Sinopec saw its net profit for the first half of the year slip 19.4% to 36.1 billion yuan from a year ago and reduced the interim dividend by 9.4% to 14.5 fen.
The decline is primarily attributed to lower oil prices and weakened fuel demand due to the sluggish domestic economic recovery.
Sinopec, the world’s largest refiner by capacity, reported revenues of 1.59 trillion yuan for the first half of the year, down 1.1% from the year earlier level.

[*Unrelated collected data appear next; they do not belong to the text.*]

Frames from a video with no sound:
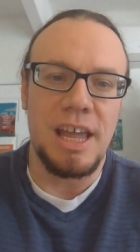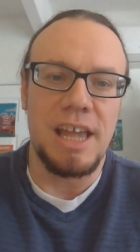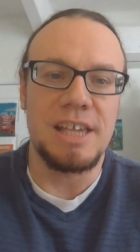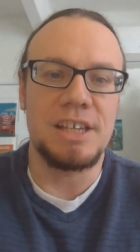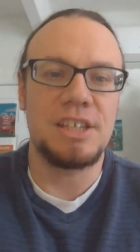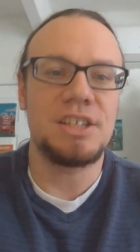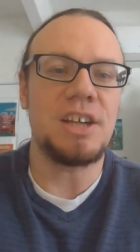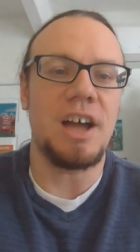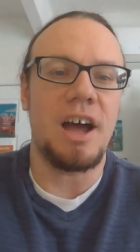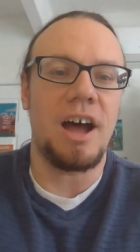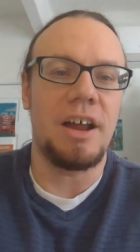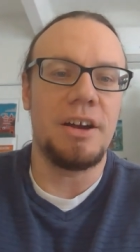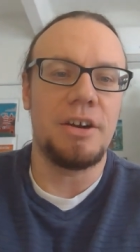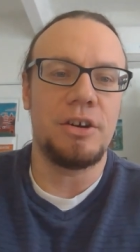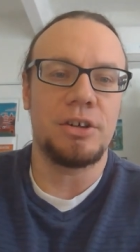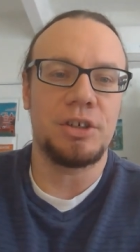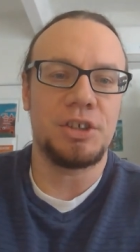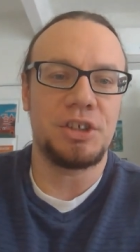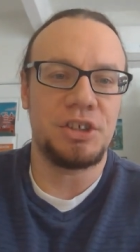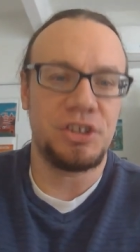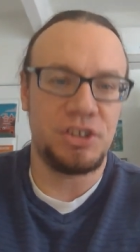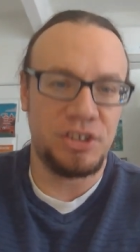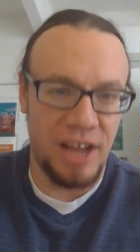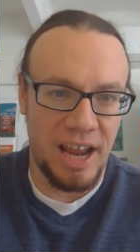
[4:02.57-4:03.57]
is to
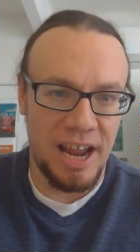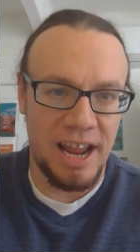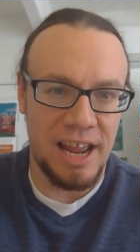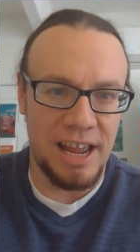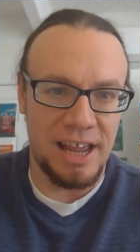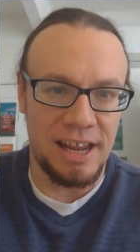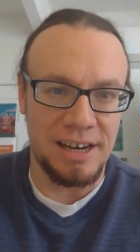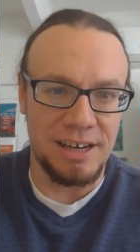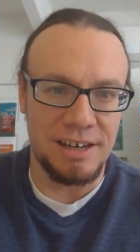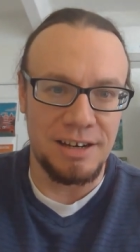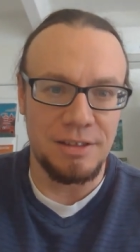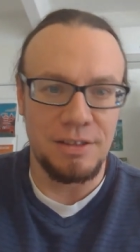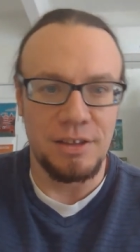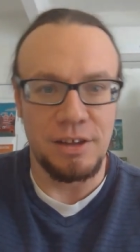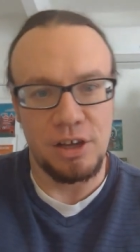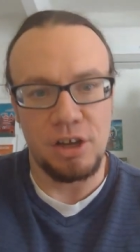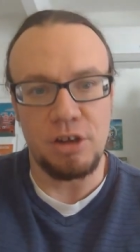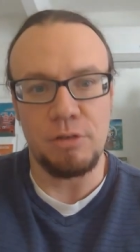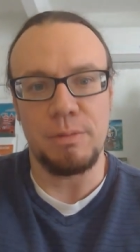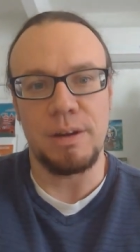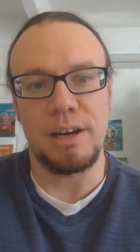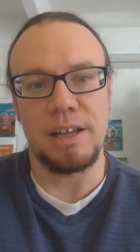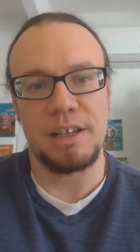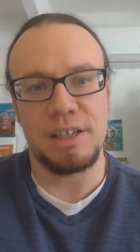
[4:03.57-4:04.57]
understand the
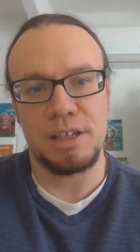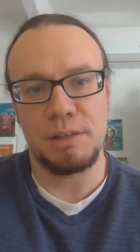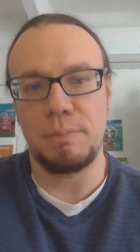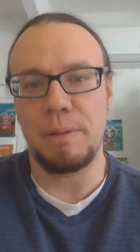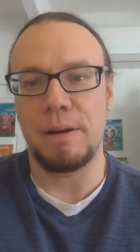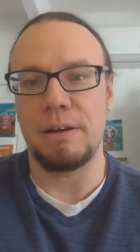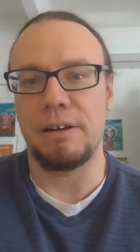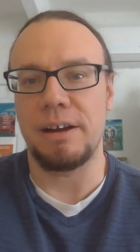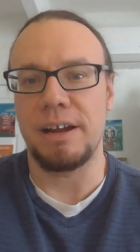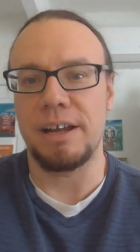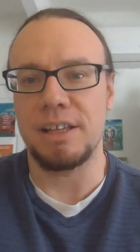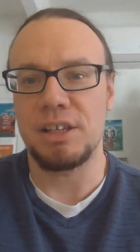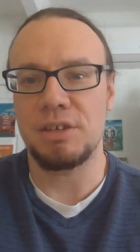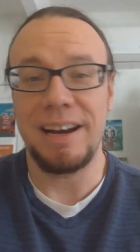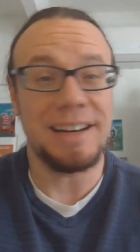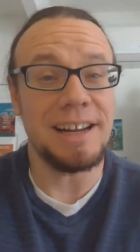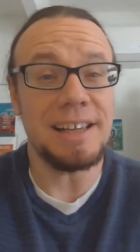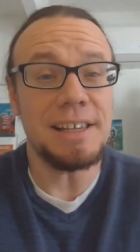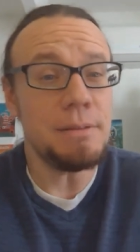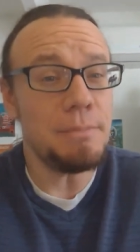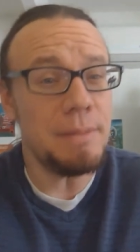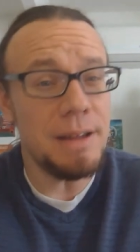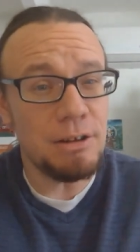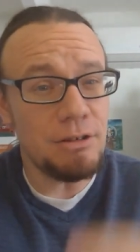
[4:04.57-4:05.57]
human experience.
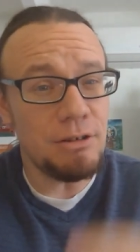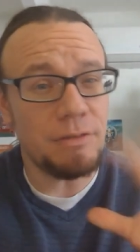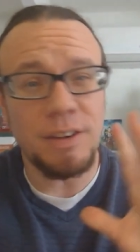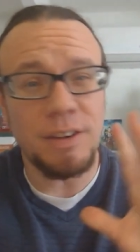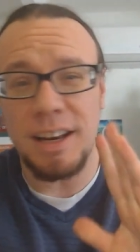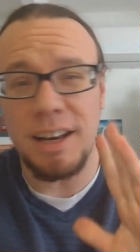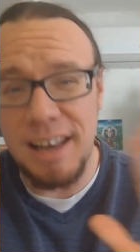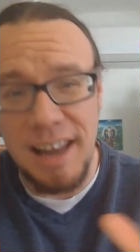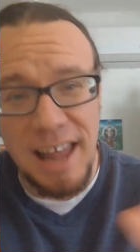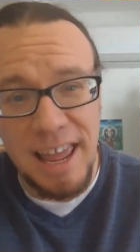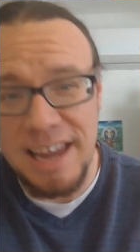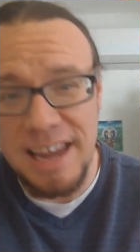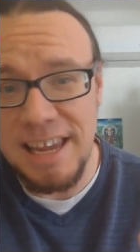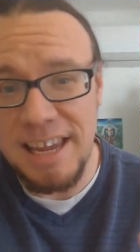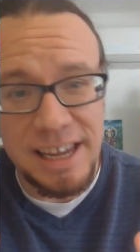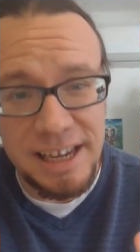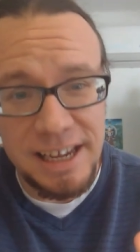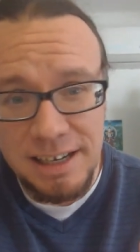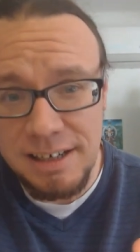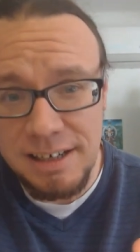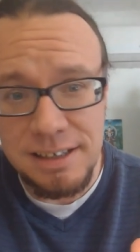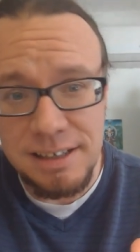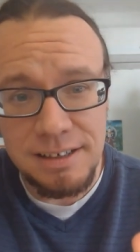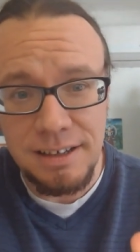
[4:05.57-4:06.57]
Doesn't mean you have to like
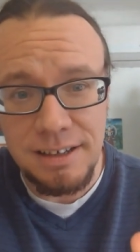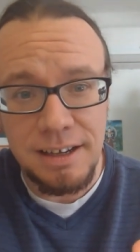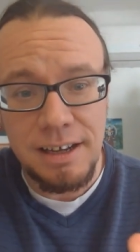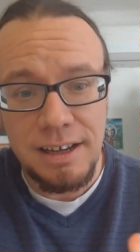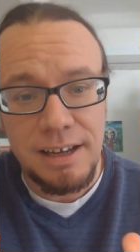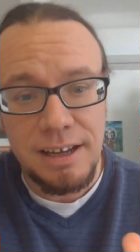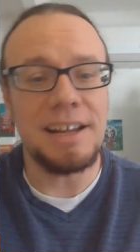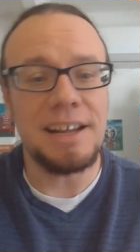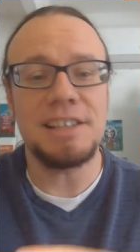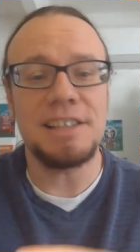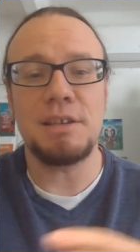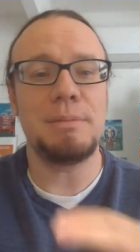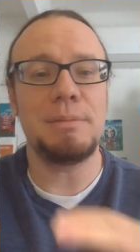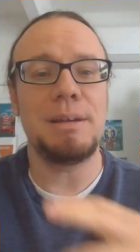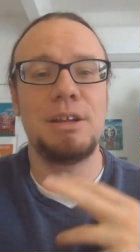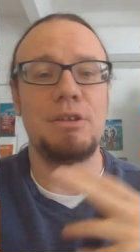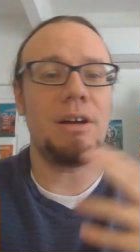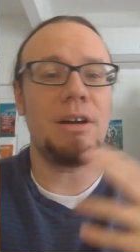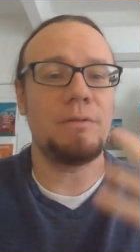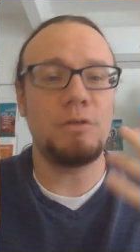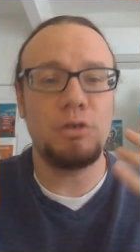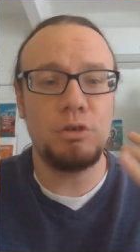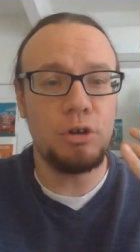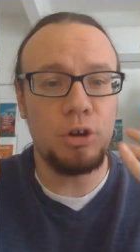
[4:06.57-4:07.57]
it. Doesn't mean
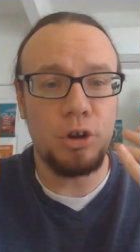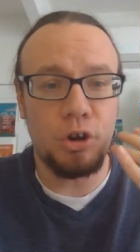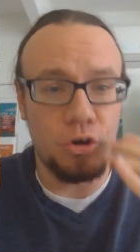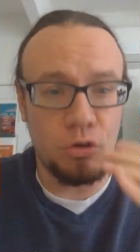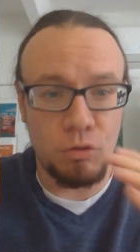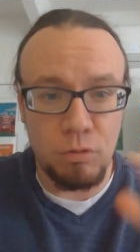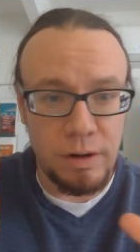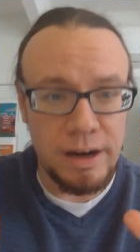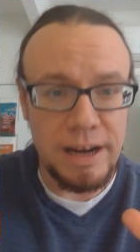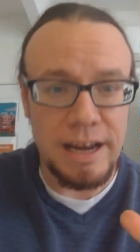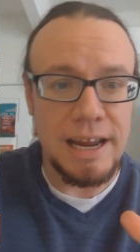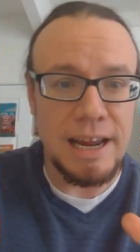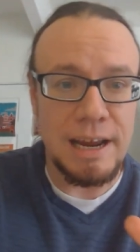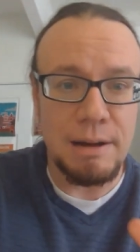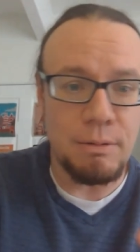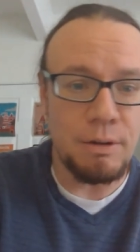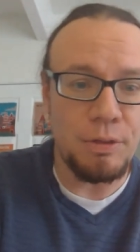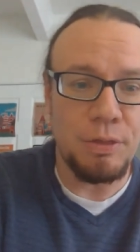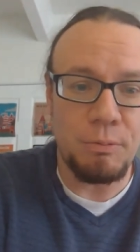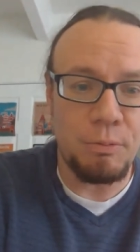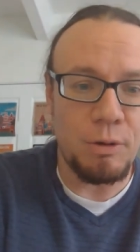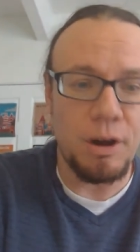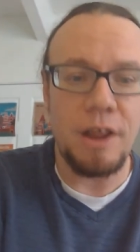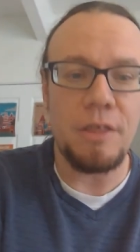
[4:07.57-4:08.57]
you have to agree
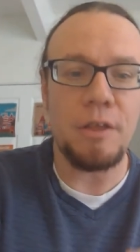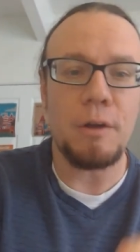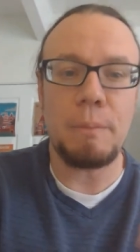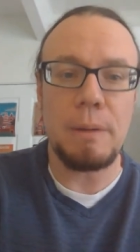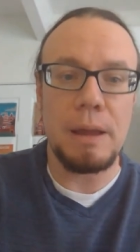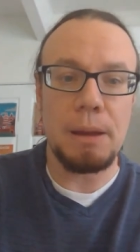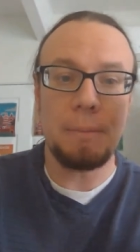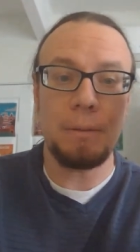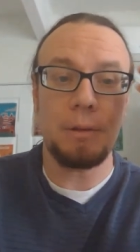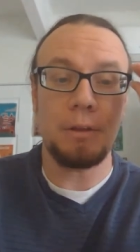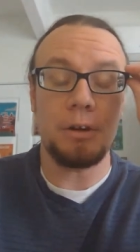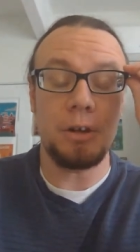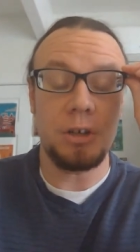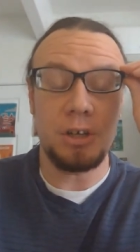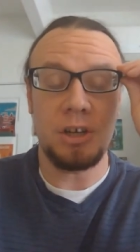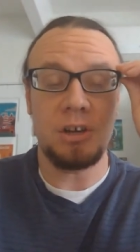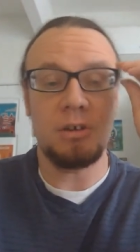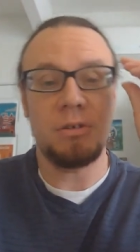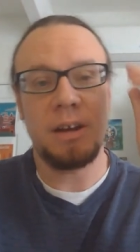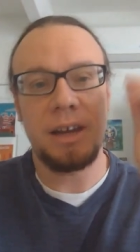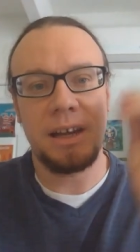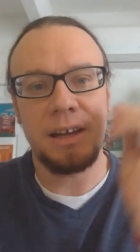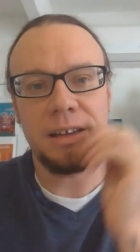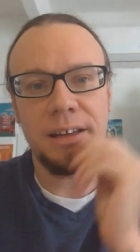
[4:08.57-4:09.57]
with what other people are
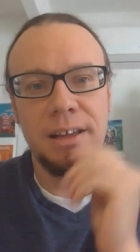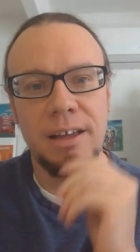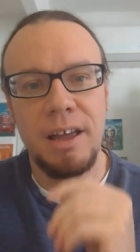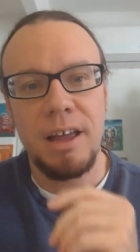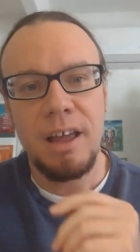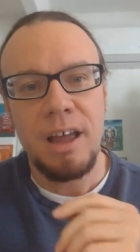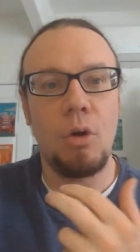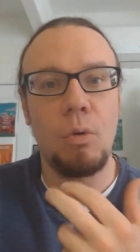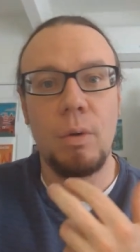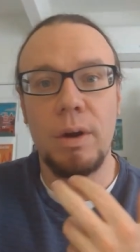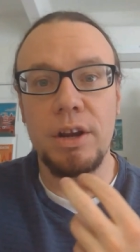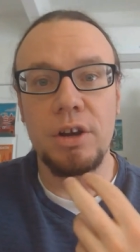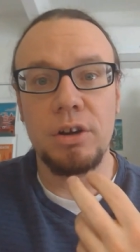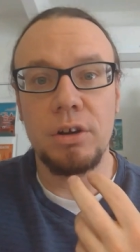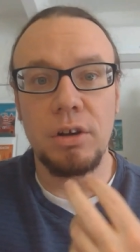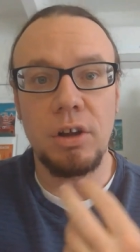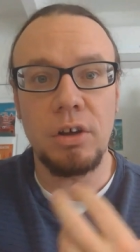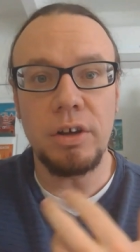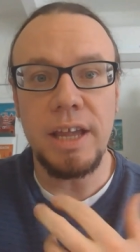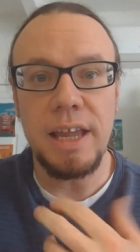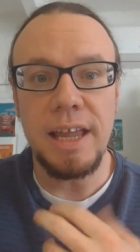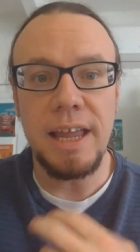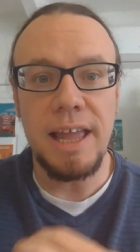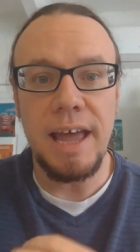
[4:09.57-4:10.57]
doing. When you're
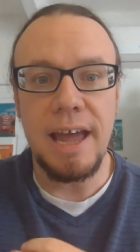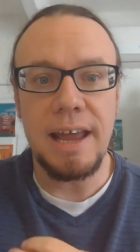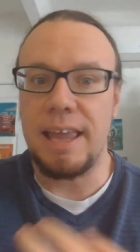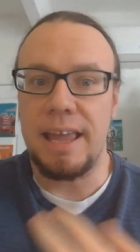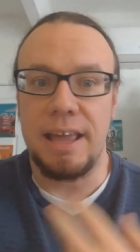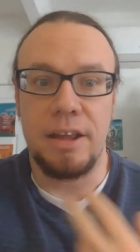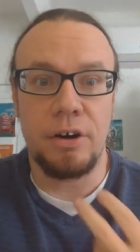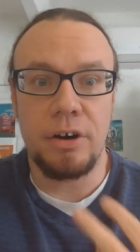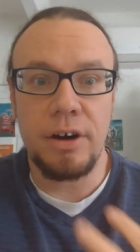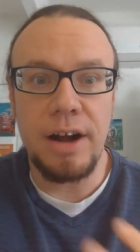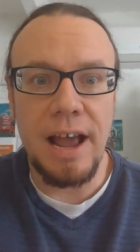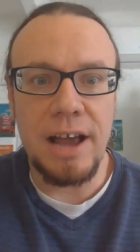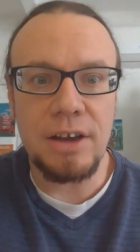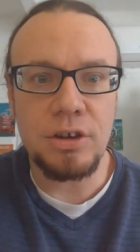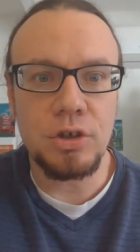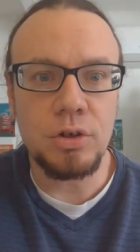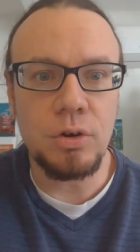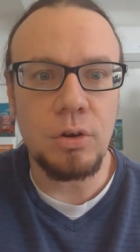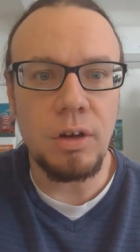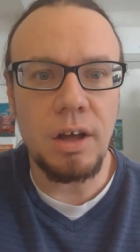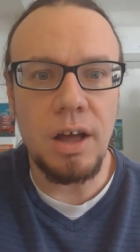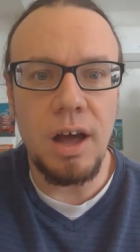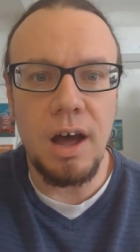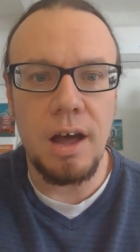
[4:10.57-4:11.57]
looking at
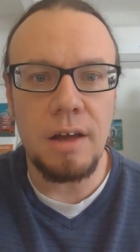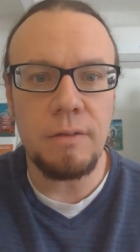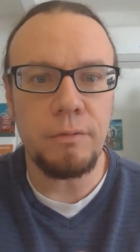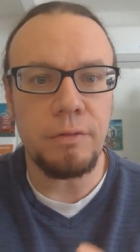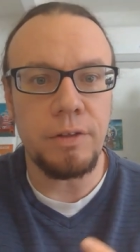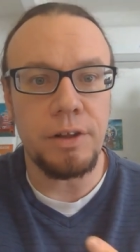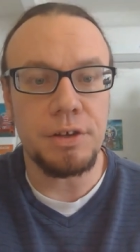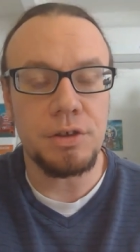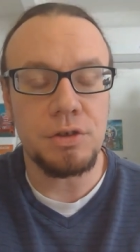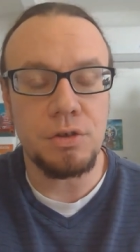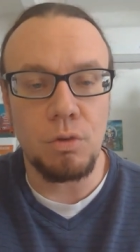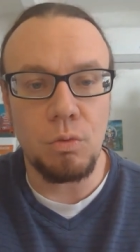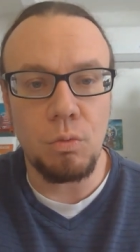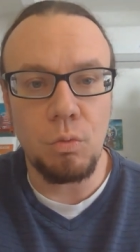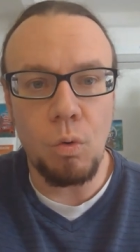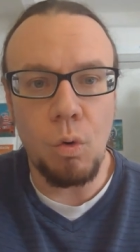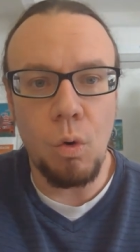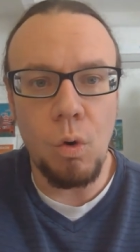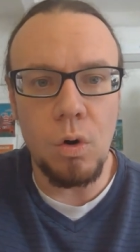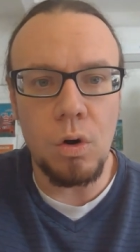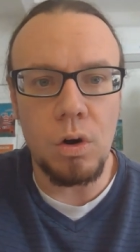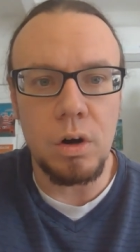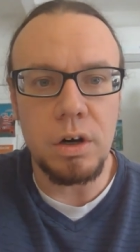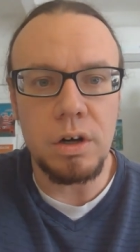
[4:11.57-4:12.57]
international conflicts or
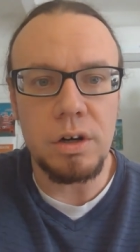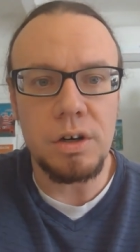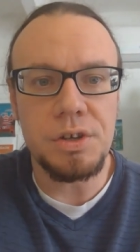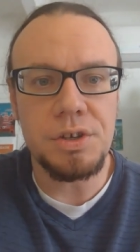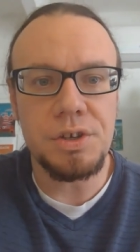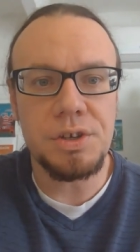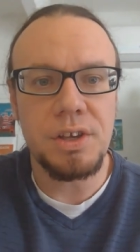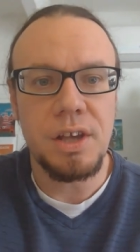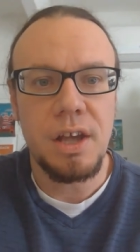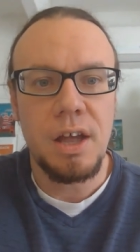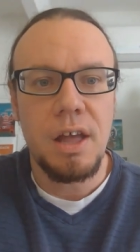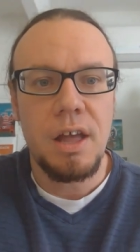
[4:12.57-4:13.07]
wars,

Its operating profit fell by 14.7% year-on-year to 53.7 billion yuan.
During the period, Sinopec processed a total of 126.5 million tonnes of crude oil, up 4.8% from a year ago and its refined fuel sales rose 18.5% to 116.6 million tons, the company said.
Demand for diesel fuel, however remained under pressure from an ailing property sector and as weakening merchandise exports curbed trucking.
Meanwhile, crude prices were 24% lower than the year before, reducing the value of Sinopec’s global oil and gas production.
Chinese refiners overall benefited from cheap crude oil supplies from Iran, Venezuela and Russia as Western sanctions forced those producers to sell oil at deep discounts to keep revenue flowing. Although state majors have shied away from Iranian and Venezuelan oil, Sinopec has been taking in Russian supplies, traders have said.
The company said in a separate stock exchange filing that it plans to spend 800 million yuan to 1.5 billion yuan on a share buyback on the A-share market. It declared an interim dividend of 14.5 fens a share compared with 16 fens a year earlier.